TASK BRIEF: Using the listing below, set down exactly the lines starting at the line that contains "[0:05.65-0:06.59]" and ending at the line that contains "Lip reading: unicorns", both included, and no others.

STUDY MATERIAL:
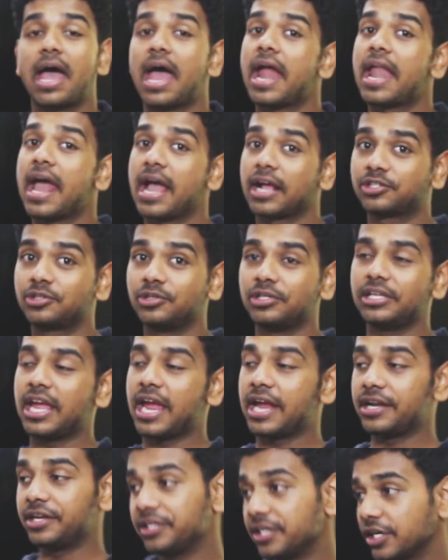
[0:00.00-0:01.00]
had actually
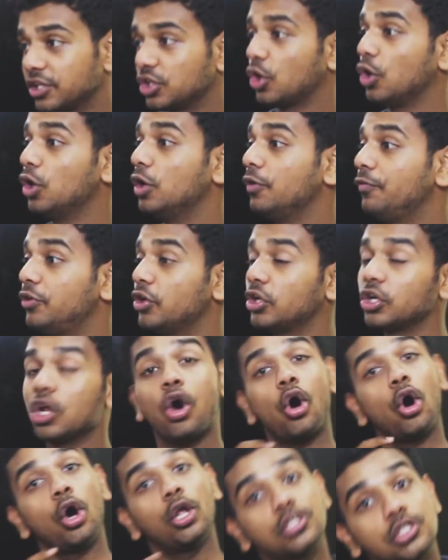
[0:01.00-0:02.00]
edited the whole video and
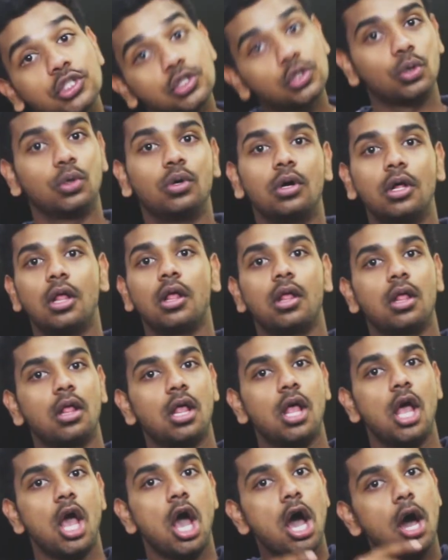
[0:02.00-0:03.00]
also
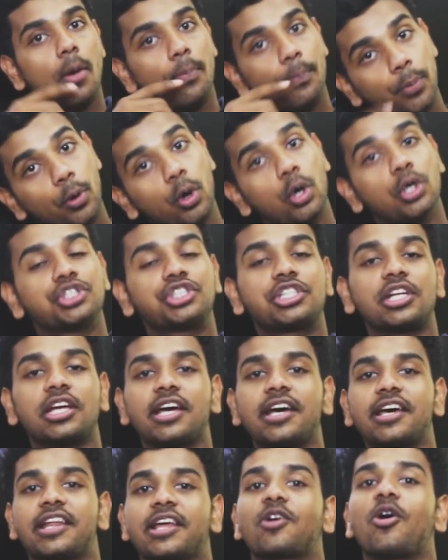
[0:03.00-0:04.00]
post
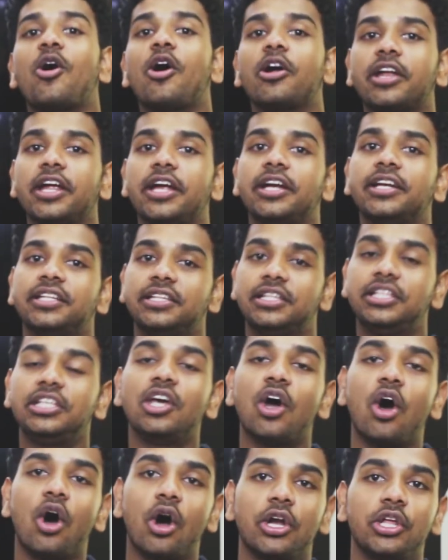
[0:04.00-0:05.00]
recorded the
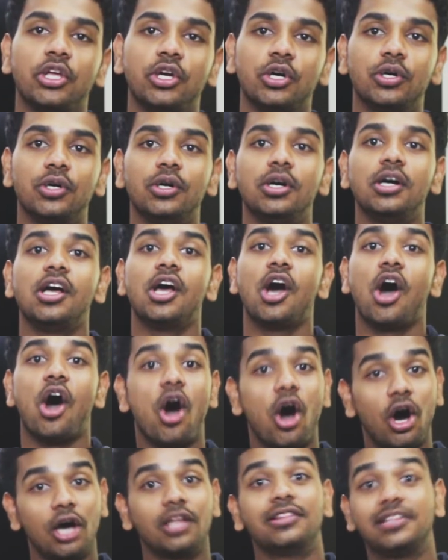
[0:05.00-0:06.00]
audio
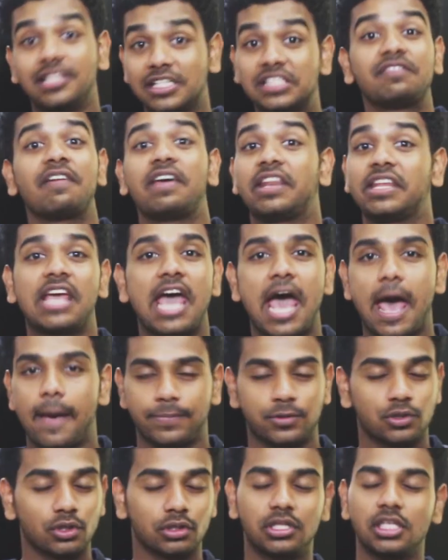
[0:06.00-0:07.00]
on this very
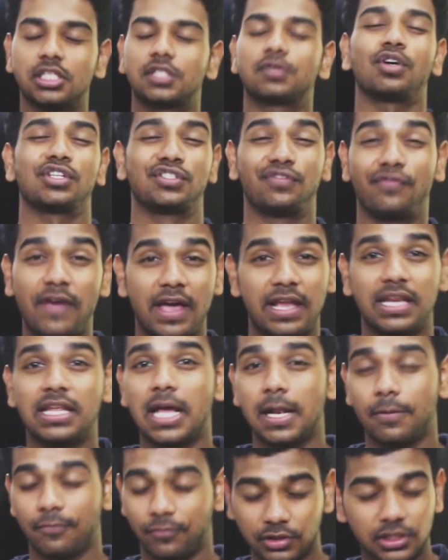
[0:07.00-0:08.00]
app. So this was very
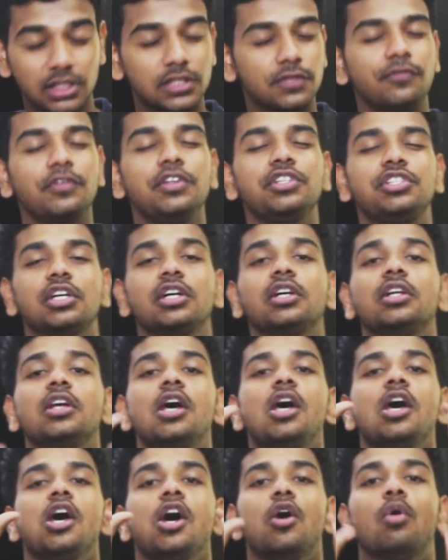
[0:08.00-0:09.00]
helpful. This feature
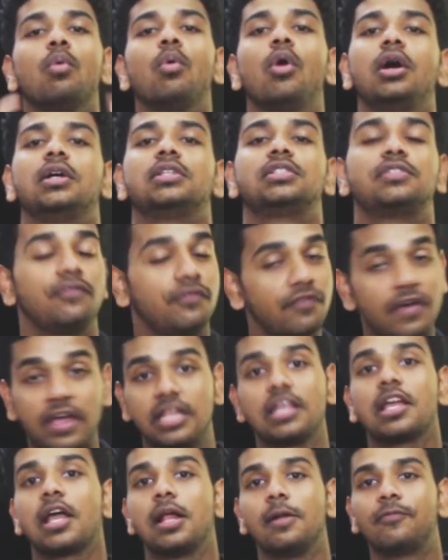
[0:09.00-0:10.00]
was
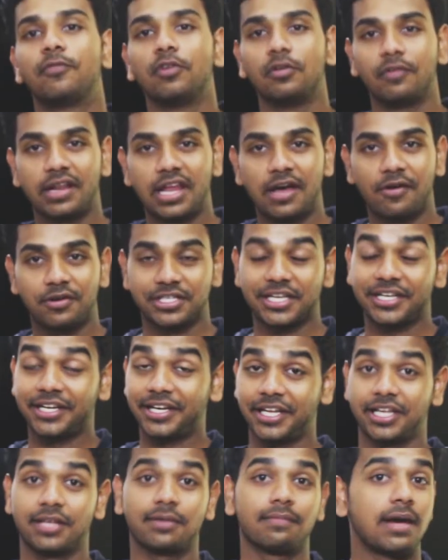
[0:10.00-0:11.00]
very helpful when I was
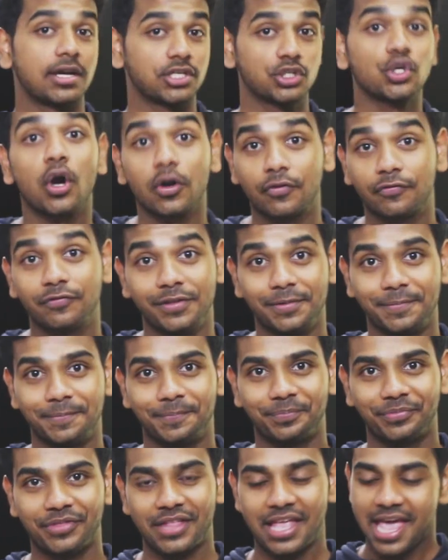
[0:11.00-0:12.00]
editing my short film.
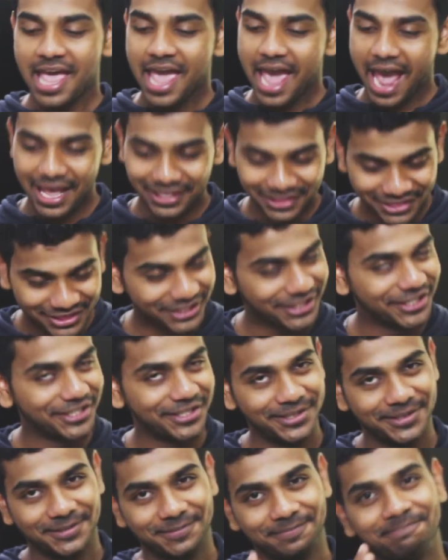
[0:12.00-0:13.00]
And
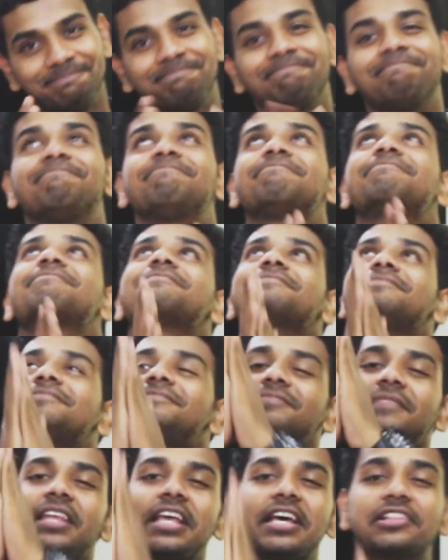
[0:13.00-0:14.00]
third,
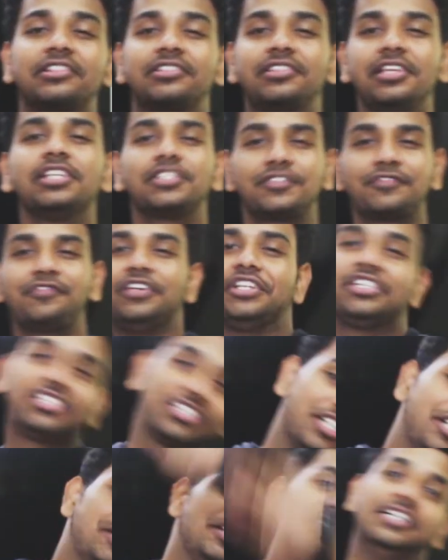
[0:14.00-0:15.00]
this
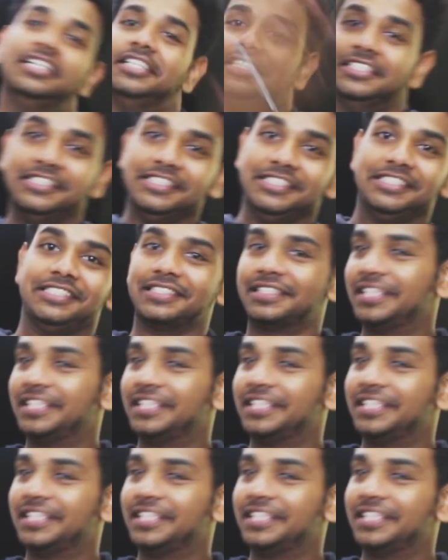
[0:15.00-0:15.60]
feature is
==
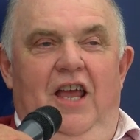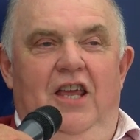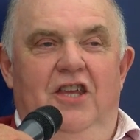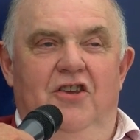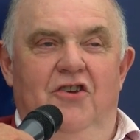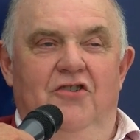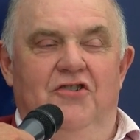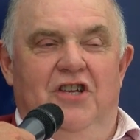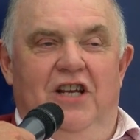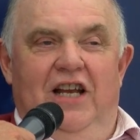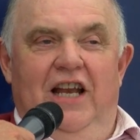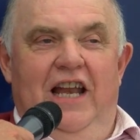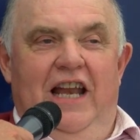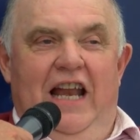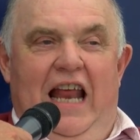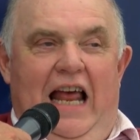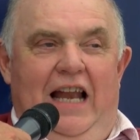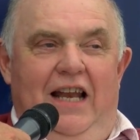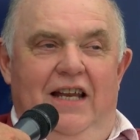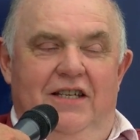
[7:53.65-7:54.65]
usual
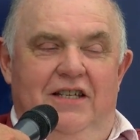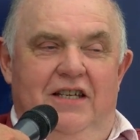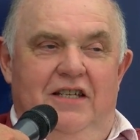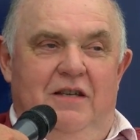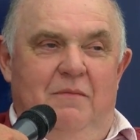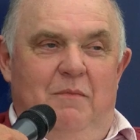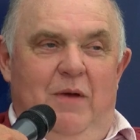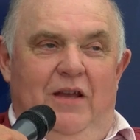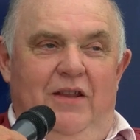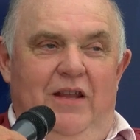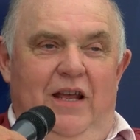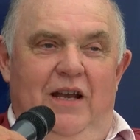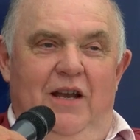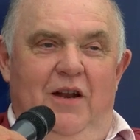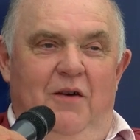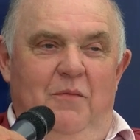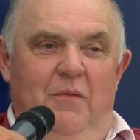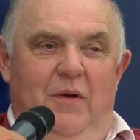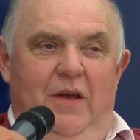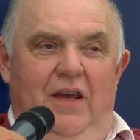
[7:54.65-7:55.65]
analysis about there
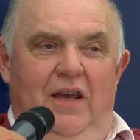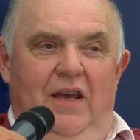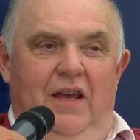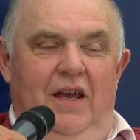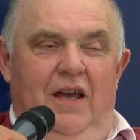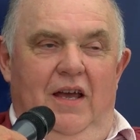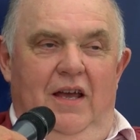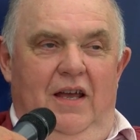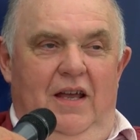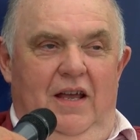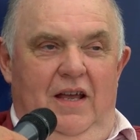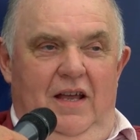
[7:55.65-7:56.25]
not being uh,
---
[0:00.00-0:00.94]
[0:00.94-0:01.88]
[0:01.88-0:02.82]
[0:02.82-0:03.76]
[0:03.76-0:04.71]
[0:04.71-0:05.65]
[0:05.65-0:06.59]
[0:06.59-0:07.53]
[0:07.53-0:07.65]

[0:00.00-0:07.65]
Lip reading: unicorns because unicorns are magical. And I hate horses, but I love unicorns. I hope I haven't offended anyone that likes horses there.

RESULT:
[0:05.65-0:06.59]
[0:06.59-0:07.53]
[0:07.53-0:07.65]

[0:00.00-0:07.65]
Lip reading: unicorns because unicorns are magical. And I hate horses, but I love unicorns. I hope I haven't offended anyone that likes horses there.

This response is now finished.